On 2024/11/21 16:43, Max Kellermann wrote:
On Thu, Nov 21, 2024 at 5:51 AM Christoph Hellwig <hch@xxxxxx> wrote:
Something seems to be going wrong here, though, but the trace below
doesn't really tell me anything about the workload or file system
used, and if this is even calling into readahead.

In case you were asking :-) these are web servers (shared webhosting),
running PHP most of the time.
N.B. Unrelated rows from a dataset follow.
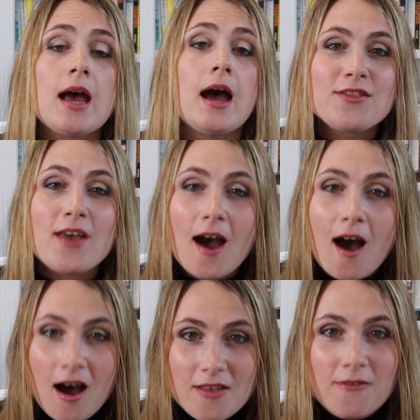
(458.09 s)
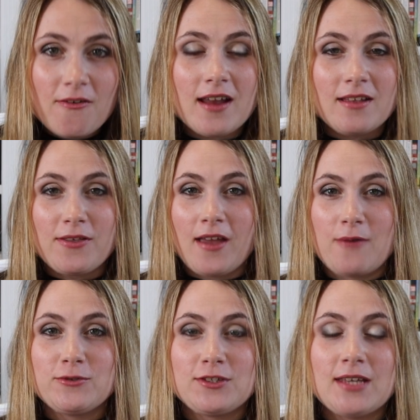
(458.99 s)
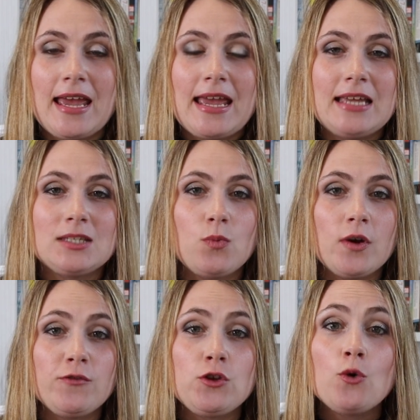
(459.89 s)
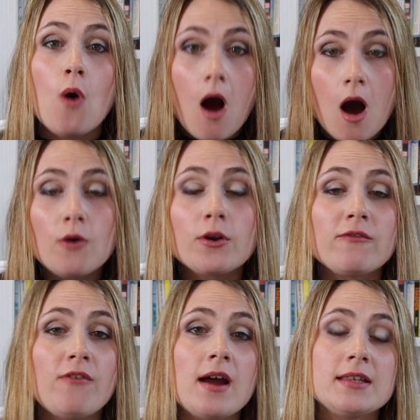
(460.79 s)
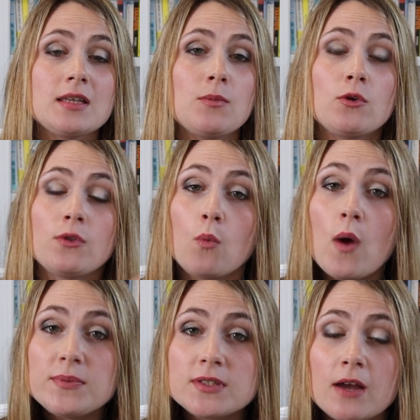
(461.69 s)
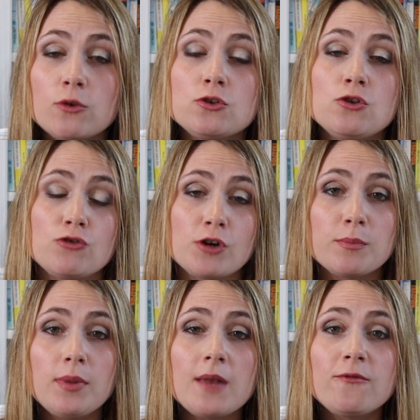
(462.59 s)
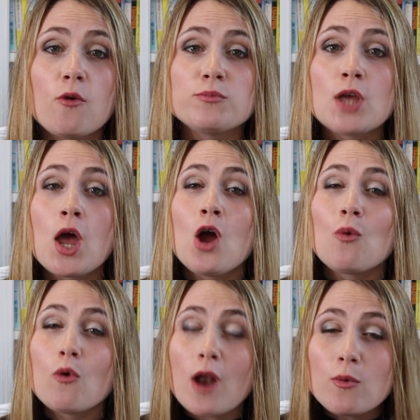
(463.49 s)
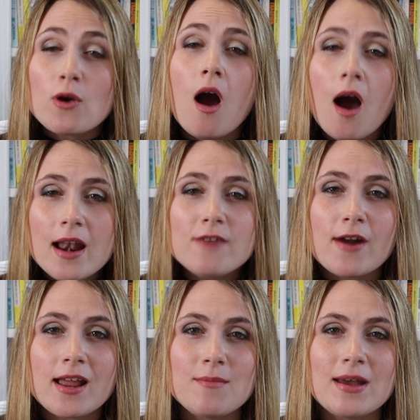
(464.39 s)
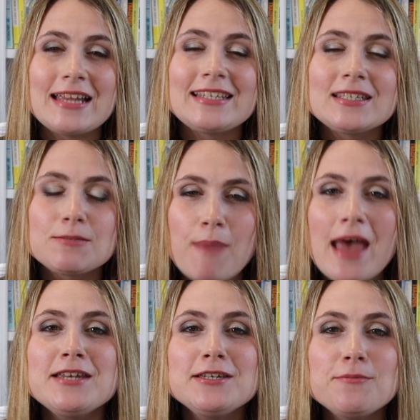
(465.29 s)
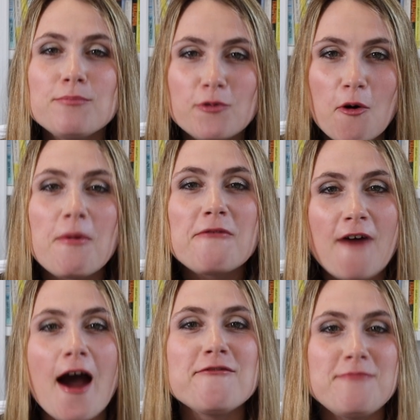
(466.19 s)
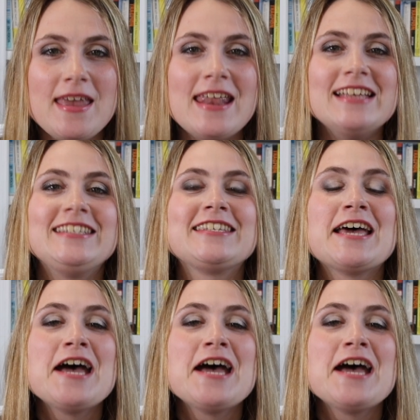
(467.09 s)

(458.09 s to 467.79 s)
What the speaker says: The other final thing I would say is, if you are going to find someone on the website or tutoring platforms, what I would highly recommend is spend proper 5 minutes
The host itself runs on an ext4, but I
don't think the ext4 system partition has anything to do with this.
PHP runs in containers that are erofs, the PHP sources plus
memory-mapped opcache files are in btrfs (read-only snapshot) and the
runtime data is on NFS or Ceph (there have been stalls on both server
types).
My limited experience with Linux MM suggests that this happens during
the page fault of a memory mapped file. PHP processes usually mmap
only files from erofs and btrfs.
The servers are always somewhat under memory pressure; our container
manager keeps as many containers alive as possible and only shuts them
down when the server reaches the memory limit. At any given time,
there are thousands of containers.

Just saw this. I guess your _recent_ 6.11.9 bug is actually
related to EROFS since EROFS uses readahead_expand(). I think
your recent report was introduced by a recent backport fix
commit 9e2f9d34dd12 ("erofs: handle overlapped pclusters out of crafted images properly")
https://git.kernel.org/pub/scm/linux/kernel/git/stable/linux.git/commit/?h=v6.11.9&id=9cfa199bcbbbba31cbf97b2786f44f4464f3f29a

bio can be NULL after this patch and causes
unbalanced psi_memstall_{enter,leave}(). It can be fixed as
(the diff below could be damaged due to my email client):

diff --git a/fs/erofs/zdata.c b/fs/erofs/zdata.c
index 01f147505487..19ef4ff2a134 100644
--- a/fs/erofs/zdata.c
+++ b/fs/erofs/zdata.c
@@ -1792,9 +1792,9 @@ static void z_erofs_submit_queue(struct z_erofs_decompress_frontend *f,
erofs_fscache_submit_bio(bio);
else
submit_bio(bio);
- if (memstall)
- psi_memstall_leave(&pflags);
}
+ if (memstall)
+ psi_memstall_leave(&pflags);

/*
* although background is preferred, no one is pending for submission.

But your original report is without the very recent
commit 9e2f9d34dd12, before this commit bio cannot
be NULL so I don't think they are the same issue.

I will submit a formal fix for the recent bug later,
thanks!

Thanks,
Gao Xiang